Member of the National Assembly
- In office 1960–1961

Personal details
- Born: 1908 Damascus, Ottoman Empire
- Died: 1996

= Jihan al-Mosli =

Jihan al-Mosli (جهان الموصلي, 1908–1996) was a Syrian educator and politician. In 1960, she and Widad Haroun were appointed to the National Assembly of the United Arab Republic, becoming the first Syrian women to enter parliament.

==Biography==
Al-Mosli was born in Damascus in 1908 to Salih Mosli and Fatima al-Sidawi. Her mother died when she was three years old, after which she was raised by her father. Having demonstrated she could memorise passages from the Quran, she was sent to a local girl's primary school. She later attended teacher training college and obtained a baccalaureate in 1927, after which she studied at a higher teacher college. She subsequently worked as a teacher and became headmistress of a secondary school for girls. In 1944 she became secretary of the Association of Women's Associations. Three years later she earned a law degree.

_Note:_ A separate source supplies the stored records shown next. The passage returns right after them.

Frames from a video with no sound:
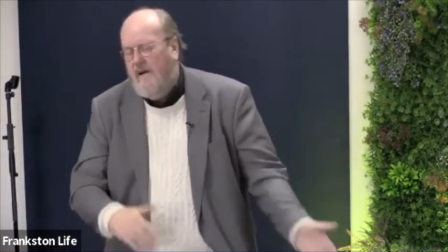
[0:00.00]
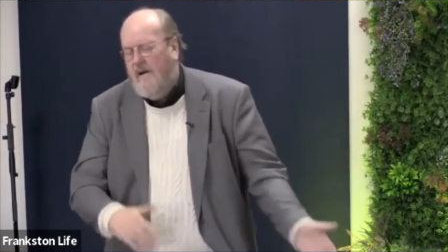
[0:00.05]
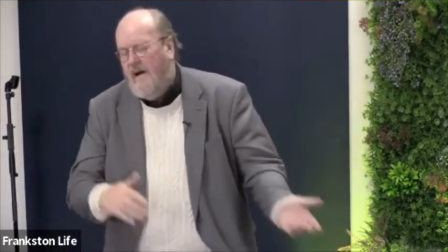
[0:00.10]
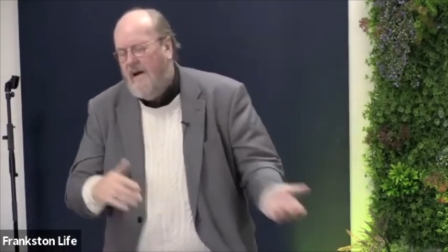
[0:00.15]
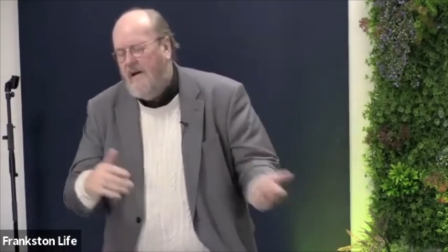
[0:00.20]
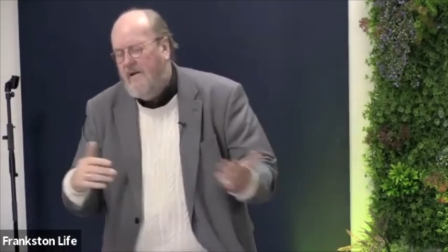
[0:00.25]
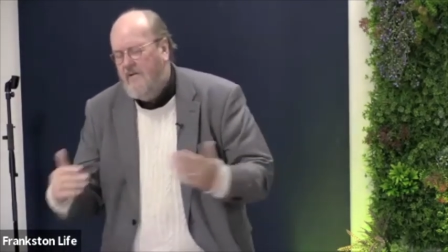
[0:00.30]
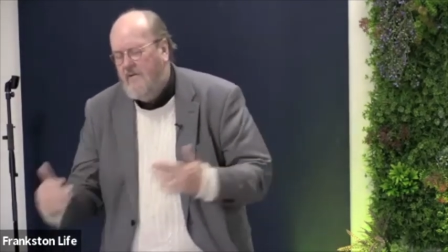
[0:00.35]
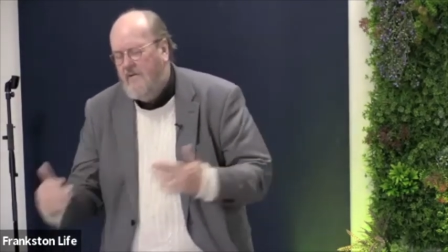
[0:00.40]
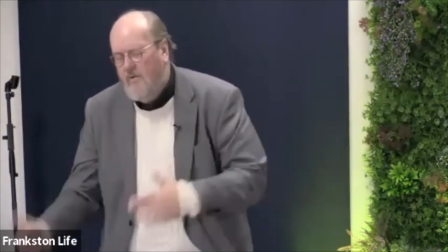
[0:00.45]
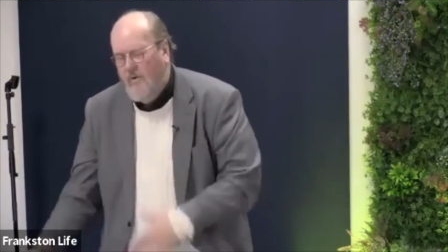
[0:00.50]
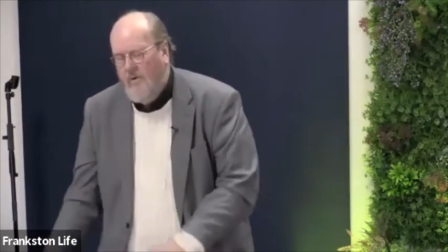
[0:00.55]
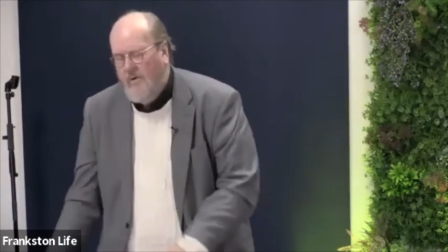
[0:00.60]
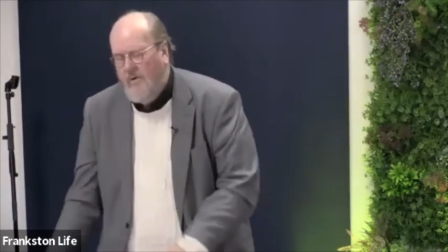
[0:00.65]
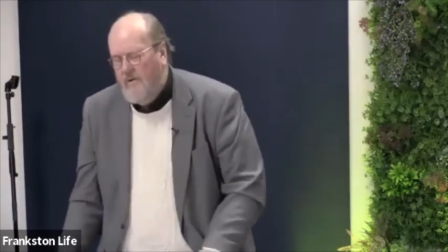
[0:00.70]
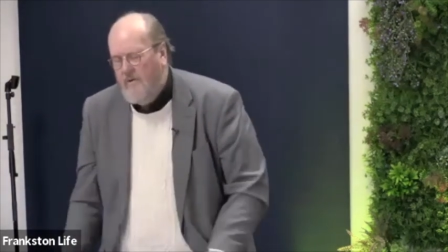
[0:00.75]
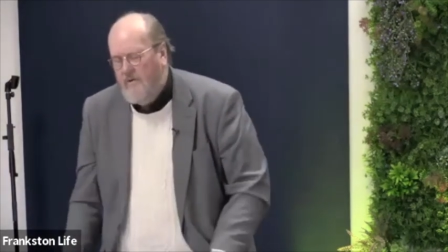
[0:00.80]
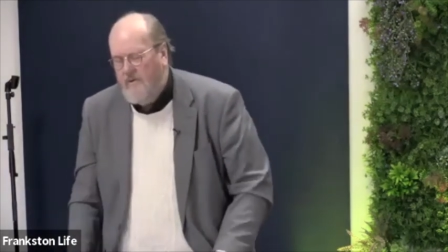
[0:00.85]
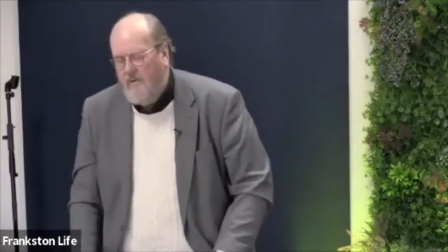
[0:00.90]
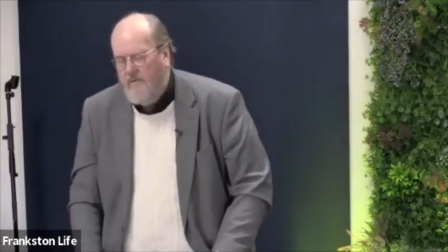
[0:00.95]
and
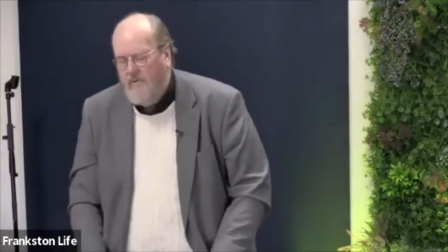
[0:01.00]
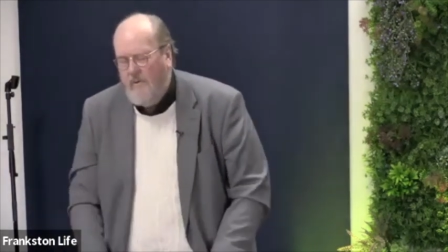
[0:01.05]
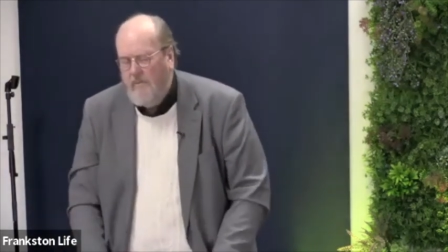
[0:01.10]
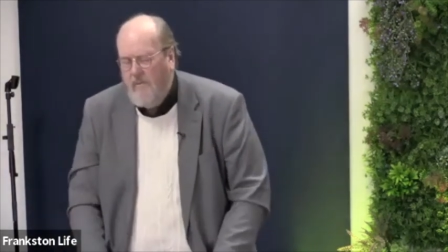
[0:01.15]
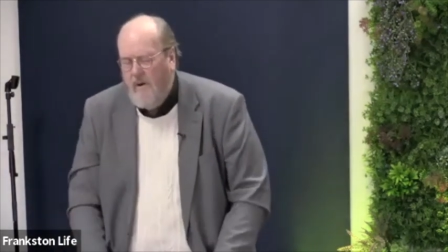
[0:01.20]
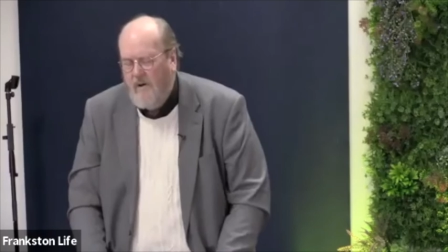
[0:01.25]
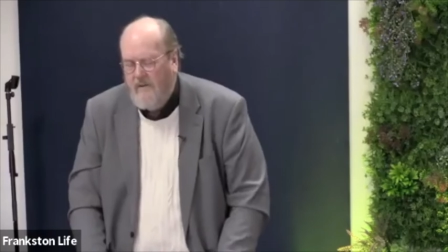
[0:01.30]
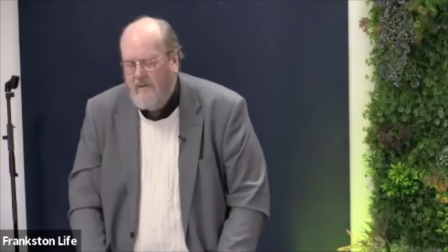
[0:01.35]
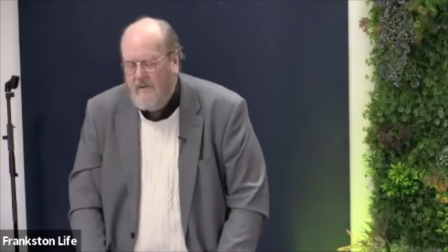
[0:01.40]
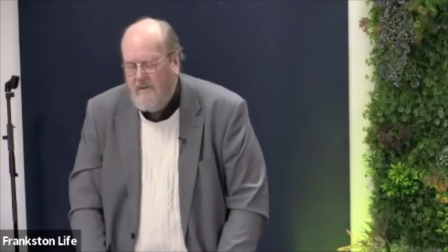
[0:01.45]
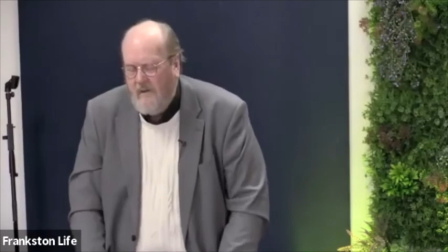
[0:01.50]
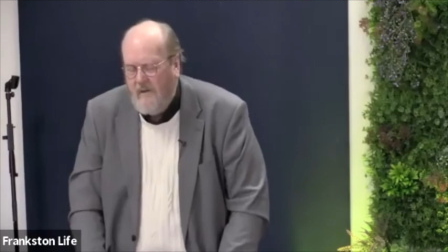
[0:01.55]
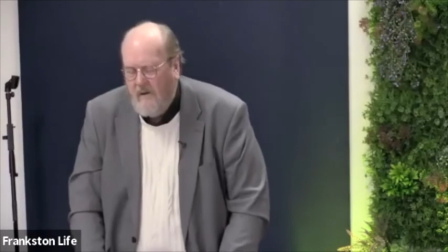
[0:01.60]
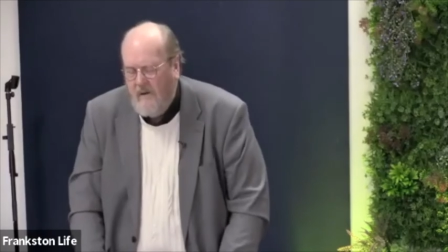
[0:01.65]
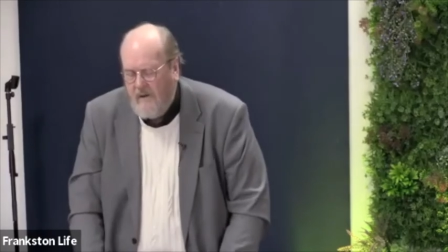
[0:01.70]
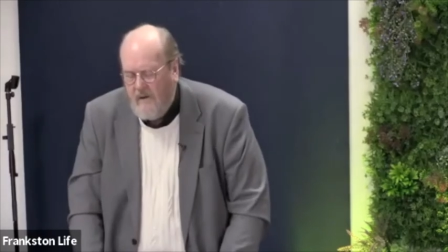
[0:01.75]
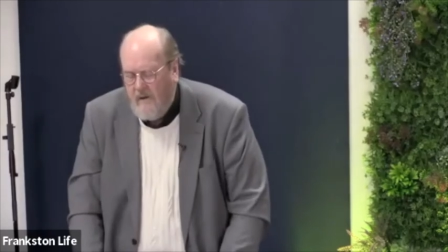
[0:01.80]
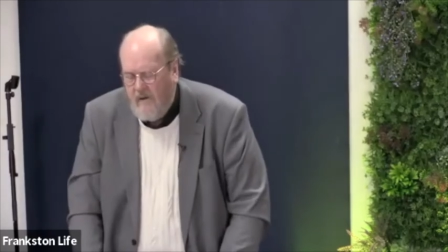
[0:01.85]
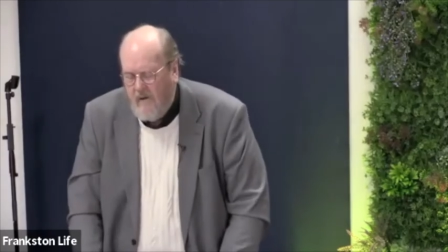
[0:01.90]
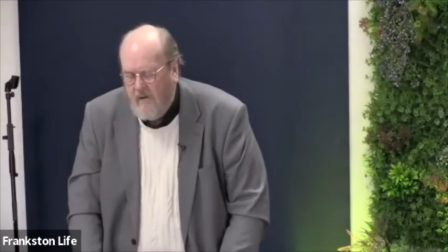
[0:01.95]
daughters of the Most High
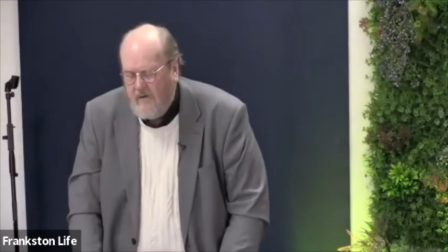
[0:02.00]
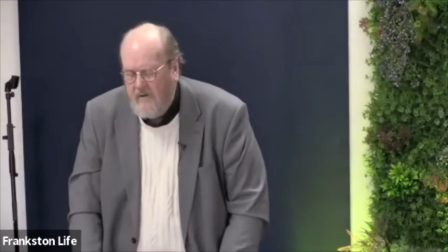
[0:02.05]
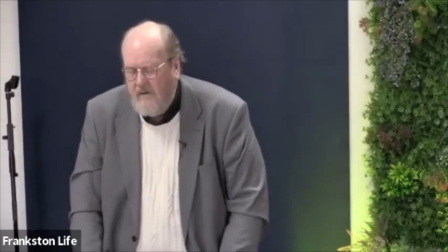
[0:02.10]
God.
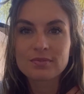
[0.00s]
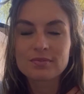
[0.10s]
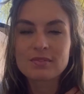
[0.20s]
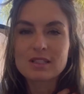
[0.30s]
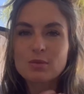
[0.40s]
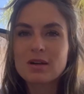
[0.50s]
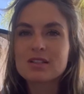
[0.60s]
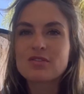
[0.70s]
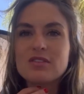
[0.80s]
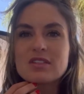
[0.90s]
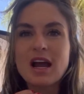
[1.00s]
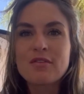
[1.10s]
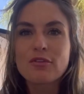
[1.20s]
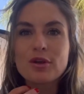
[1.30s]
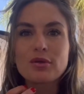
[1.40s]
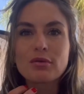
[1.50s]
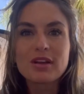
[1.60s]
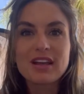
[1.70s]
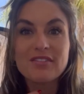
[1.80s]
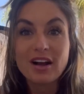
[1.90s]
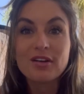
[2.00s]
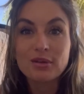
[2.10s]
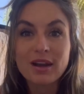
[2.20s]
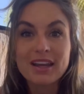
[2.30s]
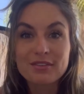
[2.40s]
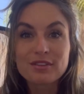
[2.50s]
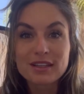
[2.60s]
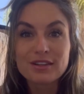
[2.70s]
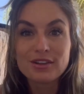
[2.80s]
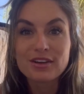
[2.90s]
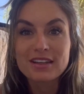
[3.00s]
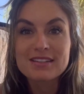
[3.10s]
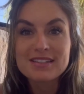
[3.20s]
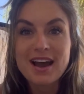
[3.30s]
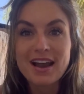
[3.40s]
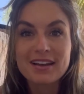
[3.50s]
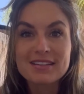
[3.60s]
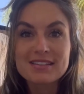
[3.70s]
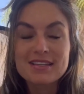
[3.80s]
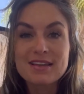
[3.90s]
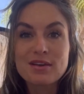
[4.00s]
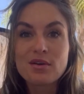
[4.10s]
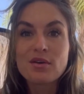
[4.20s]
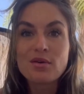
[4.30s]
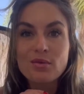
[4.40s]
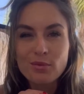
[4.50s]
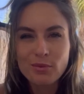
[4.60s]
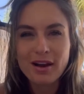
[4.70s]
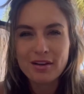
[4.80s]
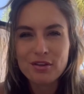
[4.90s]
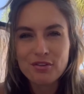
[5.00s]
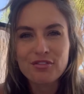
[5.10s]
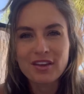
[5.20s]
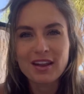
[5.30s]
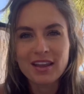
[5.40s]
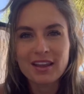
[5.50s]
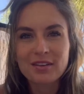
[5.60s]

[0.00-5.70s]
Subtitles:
That's where it's time for you to reevaluate and really look inside and see where you fit in.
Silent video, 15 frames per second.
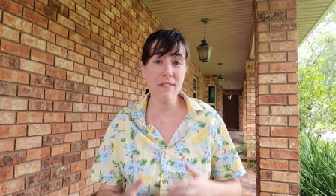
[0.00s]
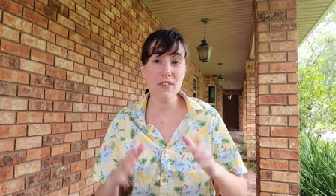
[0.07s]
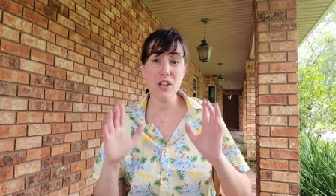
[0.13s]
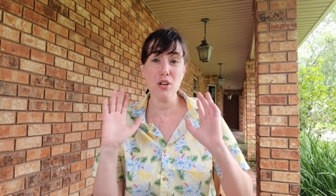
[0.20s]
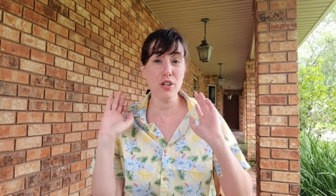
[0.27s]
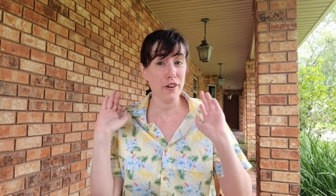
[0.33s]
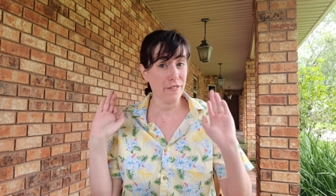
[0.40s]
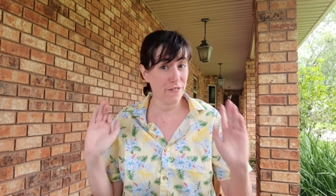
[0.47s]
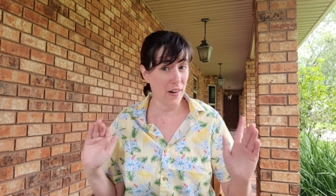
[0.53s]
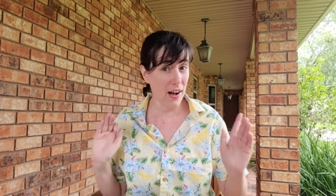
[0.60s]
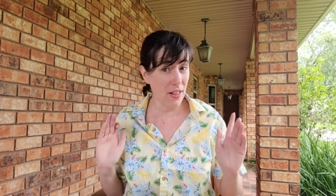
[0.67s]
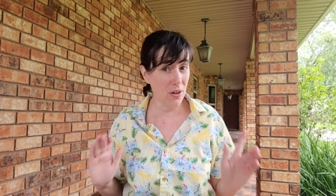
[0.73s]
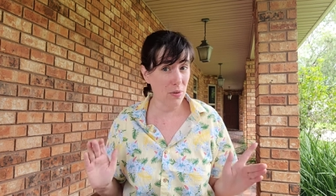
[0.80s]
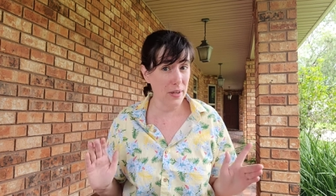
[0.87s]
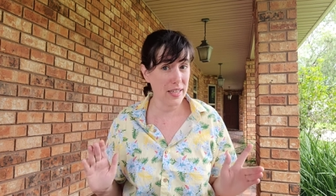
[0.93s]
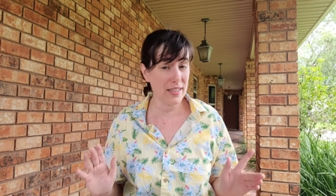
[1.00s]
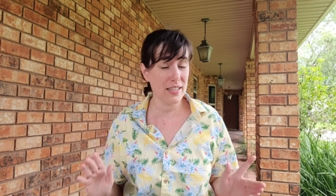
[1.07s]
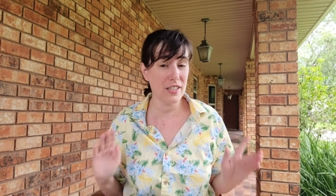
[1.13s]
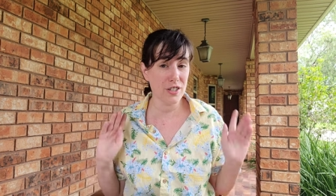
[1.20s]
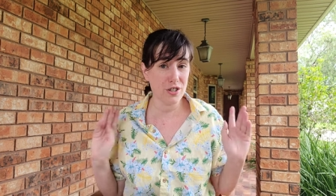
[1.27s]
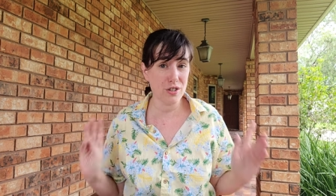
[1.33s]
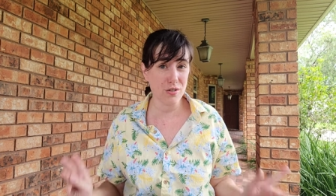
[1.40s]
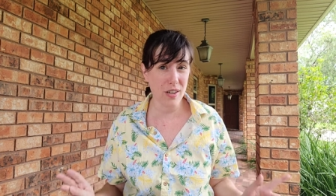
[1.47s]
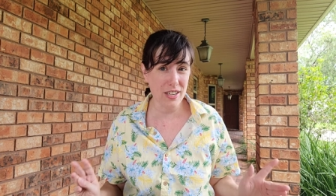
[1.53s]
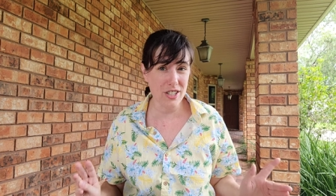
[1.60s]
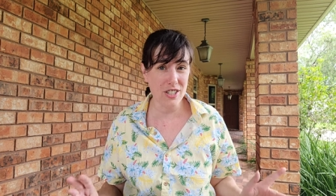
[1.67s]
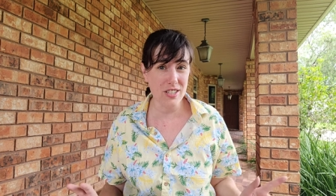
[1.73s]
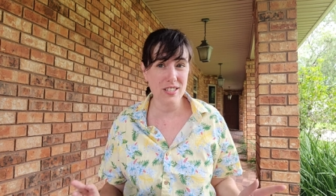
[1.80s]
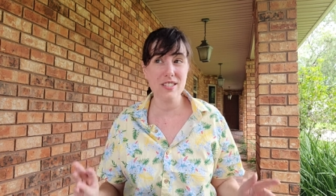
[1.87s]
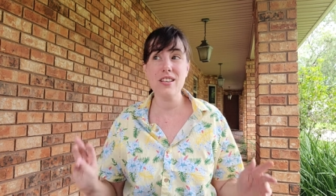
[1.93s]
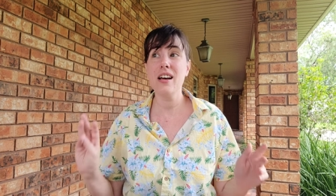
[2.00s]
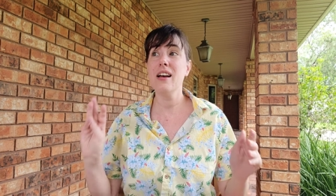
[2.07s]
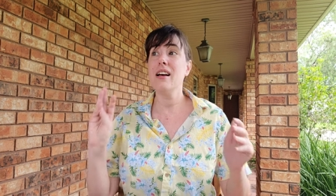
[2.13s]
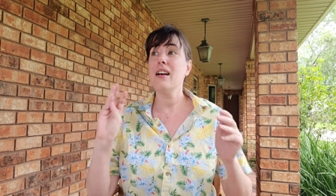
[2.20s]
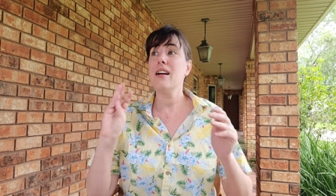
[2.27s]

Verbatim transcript: even though you're following the instructions,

She stopped wearing a veil in the 1940s, and became an activist for women's rights, demanding the right to vote and stand for election. After the Arab Women's Union moved to Damascus, she became a member of its executive office. Having been involved in politics since the 1920s, when she joined a demonstration to support the National Bloc prior to the 1928 elections, in July 1960 al-Mosli was appointed to the National Assembly of the United Arab Republic alongside Haroun. They left the Assembly when Syria seceded from the United Arab Republic in September the following year.

She never married, and died in 1996.